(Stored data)
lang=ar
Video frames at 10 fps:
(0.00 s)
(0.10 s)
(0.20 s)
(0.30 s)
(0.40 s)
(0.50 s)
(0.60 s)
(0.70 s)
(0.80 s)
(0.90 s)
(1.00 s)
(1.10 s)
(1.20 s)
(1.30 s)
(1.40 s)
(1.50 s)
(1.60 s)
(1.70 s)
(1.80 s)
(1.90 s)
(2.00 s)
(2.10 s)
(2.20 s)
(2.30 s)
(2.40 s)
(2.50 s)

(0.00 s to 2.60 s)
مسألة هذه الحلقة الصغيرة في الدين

--

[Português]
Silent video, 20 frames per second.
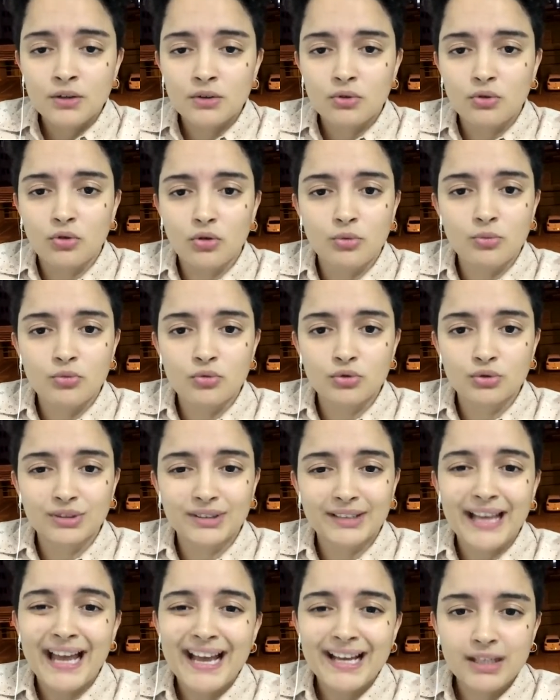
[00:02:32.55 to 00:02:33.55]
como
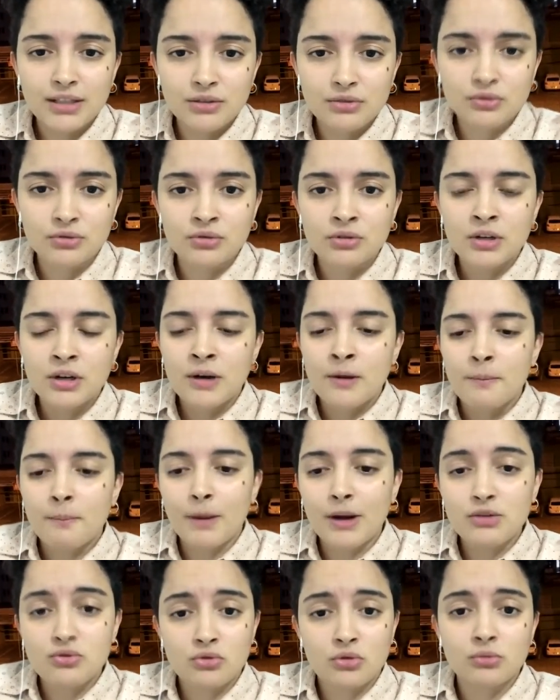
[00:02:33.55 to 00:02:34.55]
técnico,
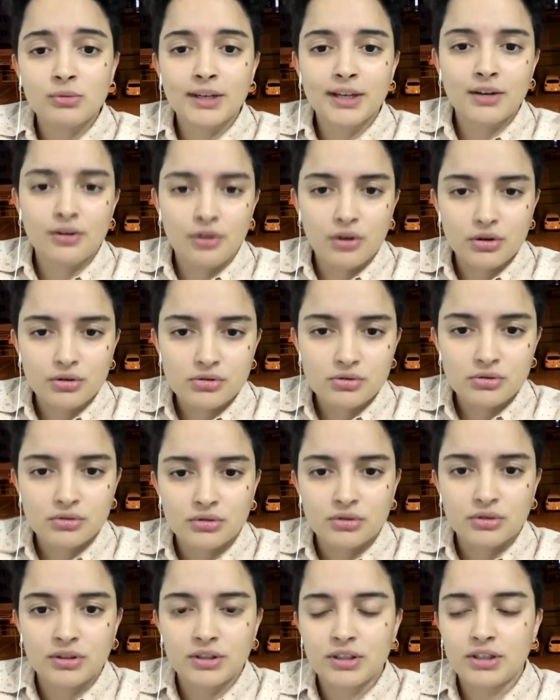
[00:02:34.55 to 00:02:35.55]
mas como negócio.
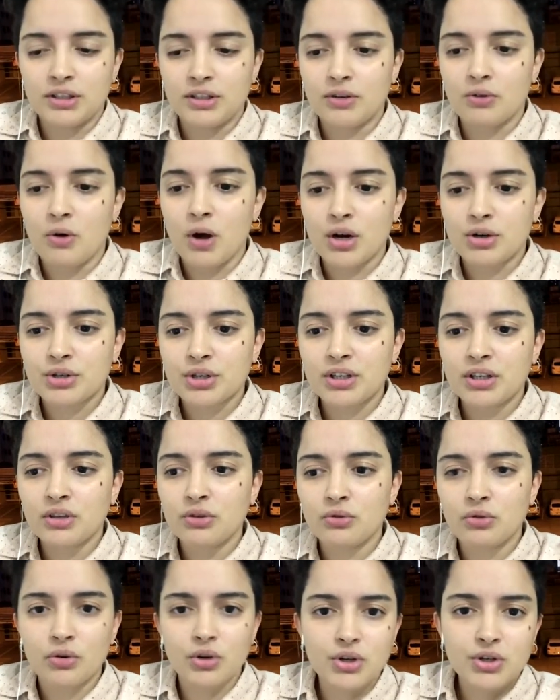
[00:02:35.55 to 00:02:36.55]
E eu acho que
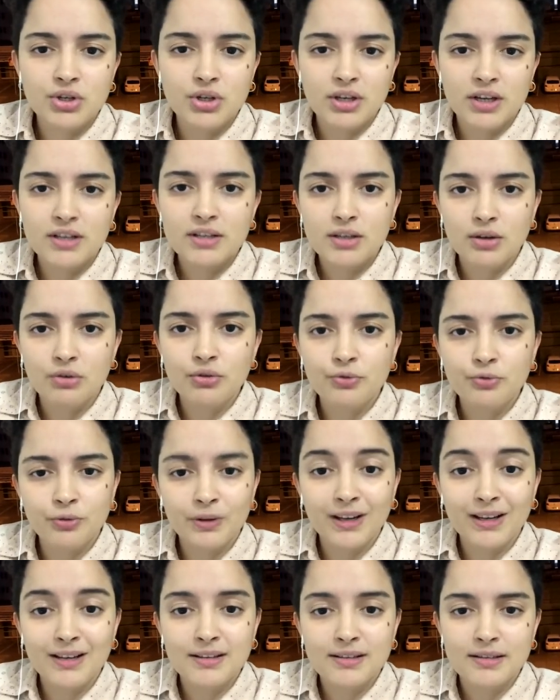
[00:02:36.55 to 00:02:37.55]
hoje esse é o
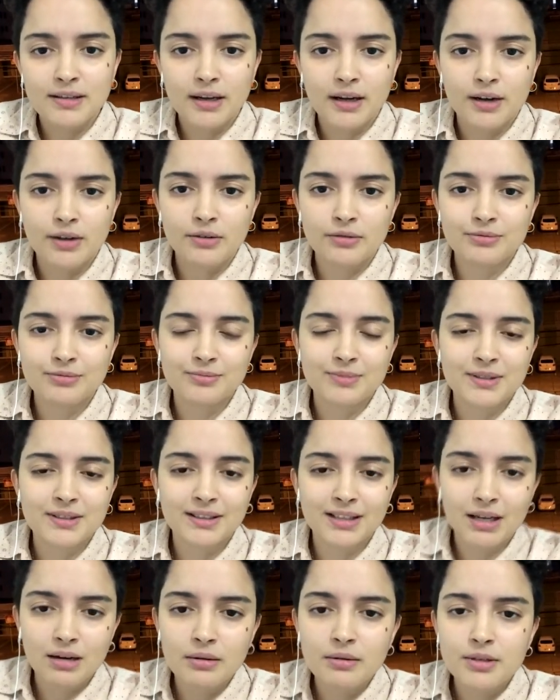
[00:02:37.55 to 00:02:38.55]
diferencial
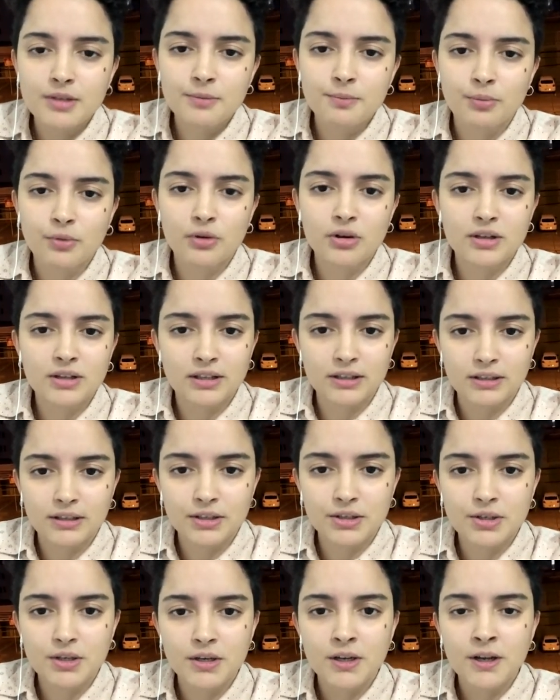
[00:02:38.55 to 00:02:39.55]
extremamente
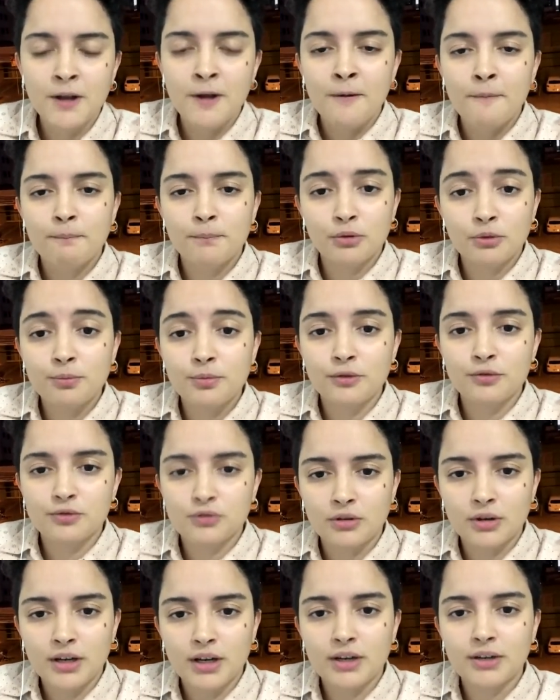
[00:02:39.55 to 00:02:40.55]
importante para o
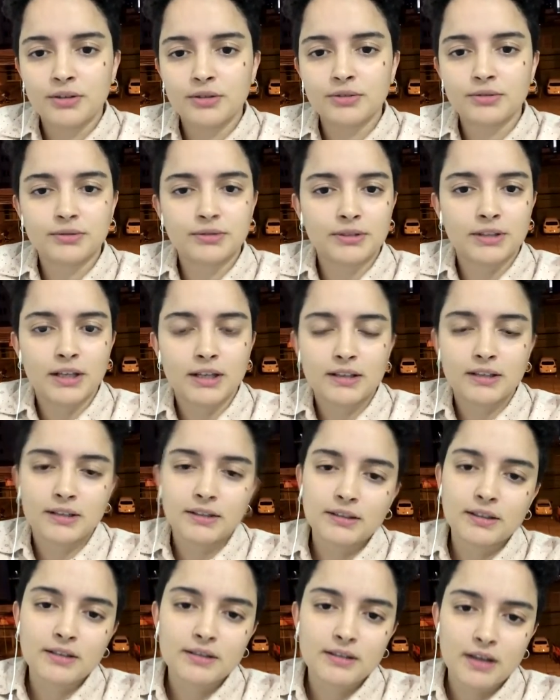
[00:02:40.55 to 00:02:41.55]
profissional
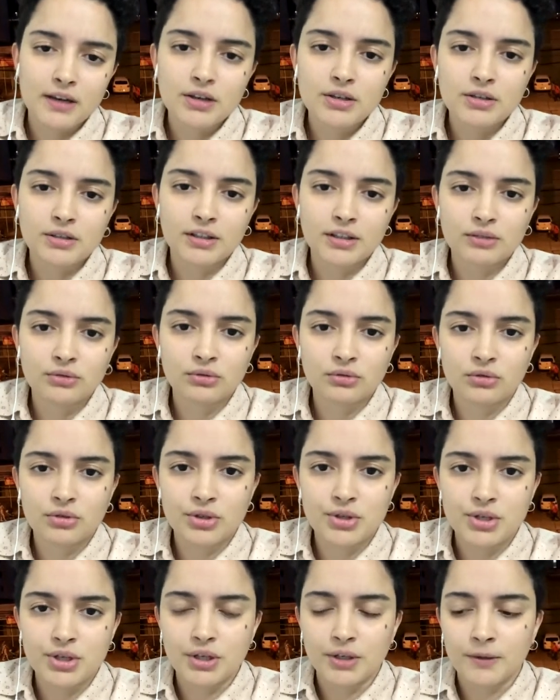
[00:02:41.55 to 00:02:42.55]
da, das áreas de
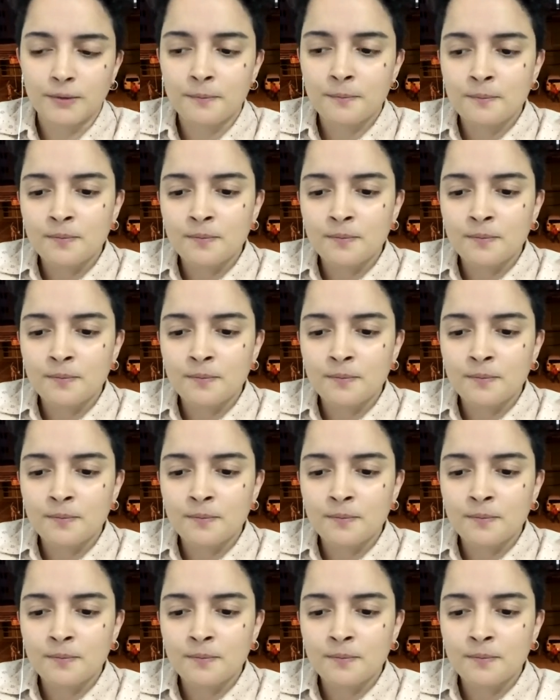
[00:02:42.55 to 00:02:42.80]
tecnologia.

...

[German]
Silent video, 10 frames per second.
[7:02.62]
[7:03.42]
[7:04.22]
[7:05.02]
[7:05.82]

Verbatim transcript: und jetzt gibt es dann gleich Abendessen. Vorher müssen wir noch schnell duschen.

→ **Brief**
Only lines with the word "Silent" are needed. Copy them from the preceding records.

→ **Answer to the problem**
Silent video, 20 frames per second.
Silent video, 10 frames per second.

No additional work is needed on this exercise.